The space agency decided to launch the SLS rocket to its launch pad last week, as the storm was still an unnamed system brewing off the East Coast. At the time, officials expected this storm to bring sustained winds of around 25 knots (29 miles per hour) with gusts up to 40 knots (46 miles per hour), which was considered within predetermined limits of what the rocket can withstand, according to comments from Mark Burger, a US launch weather officer. The 45th Space Force Weather Squadron, at a NASA press conference on November 3.

“The National Hurricane Center only has a 30% chance of it becoming a named storm,” Burger said last Thursday. “However, having said that, the models are very consistent in developing some kind of low pressure.”

NASA's Space Launch System rocket, with the Orion spacecraft on board, is seen November 6 at the Kennedy Space Center in Florida.

But the storm became a named system on Monday, three days after the rocket was launched from the launch pad.

The strength of the storm is unusual, as Nicole is expected to be the first hurricane to hit the United States in November in nearly 40 years.

To prepare for the storm, NASA said its teams shut down the Orion spacecraft, which sits atop the SLS rocket, as well as the rocket’s side boosters and other components.

“Engineers also installed a hard cover over the launch abort system window, retracted and secured the crew access arm on the mobile launcher, and configured settings for the environmental control system on the spacecraft and elements of the spacecraft. rocket,” according to the statement. “Crews are also securing nearby hardware and conducting walkthroughs for possible debris in the area.”

The Kennedy Space Center announced on its Twitter food Tuesday that it is “in a HURICON III status and continues to prepare for the next storm by taking prudent precautions in all of our programs, activities, and workforce ahead of the storm.”

Preparations for HURICON III include “securing facilities, property and equipment” as well as deploying a rescue team, which is personnel who will be on site to assess any damage.

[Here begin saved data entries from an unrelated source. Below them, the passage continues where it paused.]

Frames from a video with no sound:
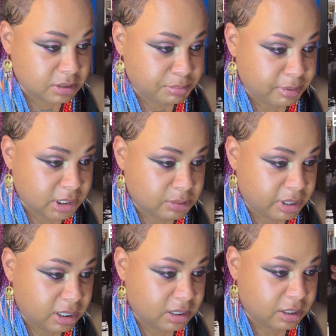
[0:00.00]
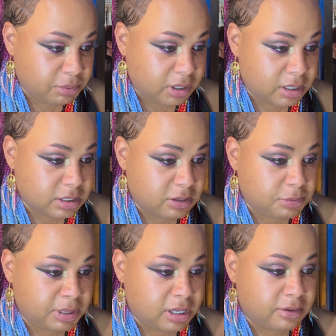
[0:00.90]
was possible. I didn't think we, I deserved
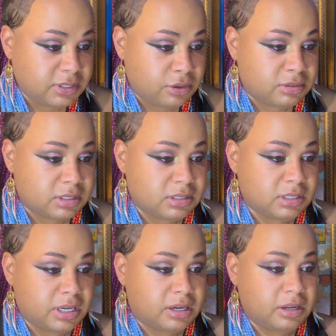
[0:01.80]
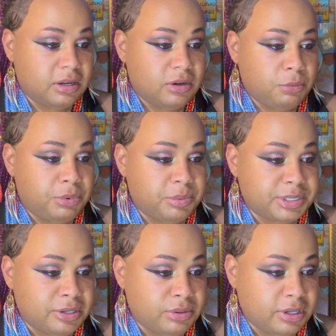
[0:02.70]
to be loved. Oh shit. We were
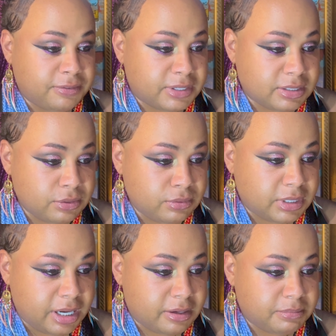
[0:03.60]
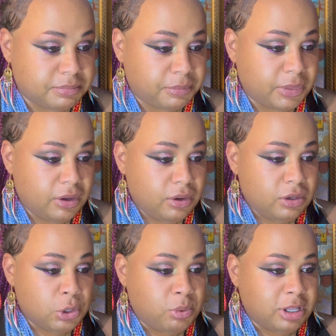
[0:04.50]
so nervous. Oh damn.
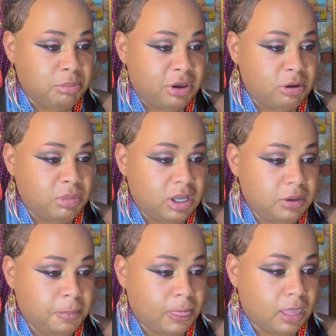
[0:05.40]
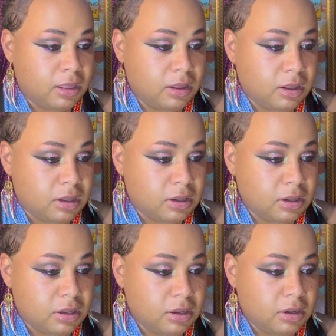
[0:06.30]
You will you marry me? Yes.
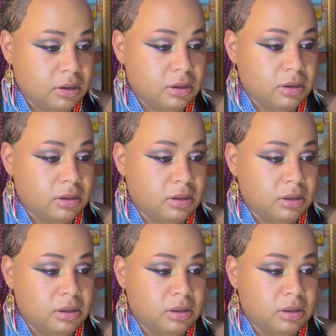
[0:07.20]
Oh my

The SLS rocket had been in storage for weeks after problems with fuel leaks thwarted the first two launch attempts and then hurricane ian passed Florida, forcing the rocket to leave the launch pad in September.

NASA officials returned the rocket to the launch pad last week. with the goal of working toward a third launch attempt on November 14. It’s unclear how or if the storm could affect those plans.

The overall goal of NASA’s Artemis program is to return humans to the moon for the first time in half a century. And the Artemis I mission, expected to be the first of many, will lay the groundwork, testing the rocket and spacecraft and all their subsystems to ensure they are safe enough for astronauts to fly to the moon and back.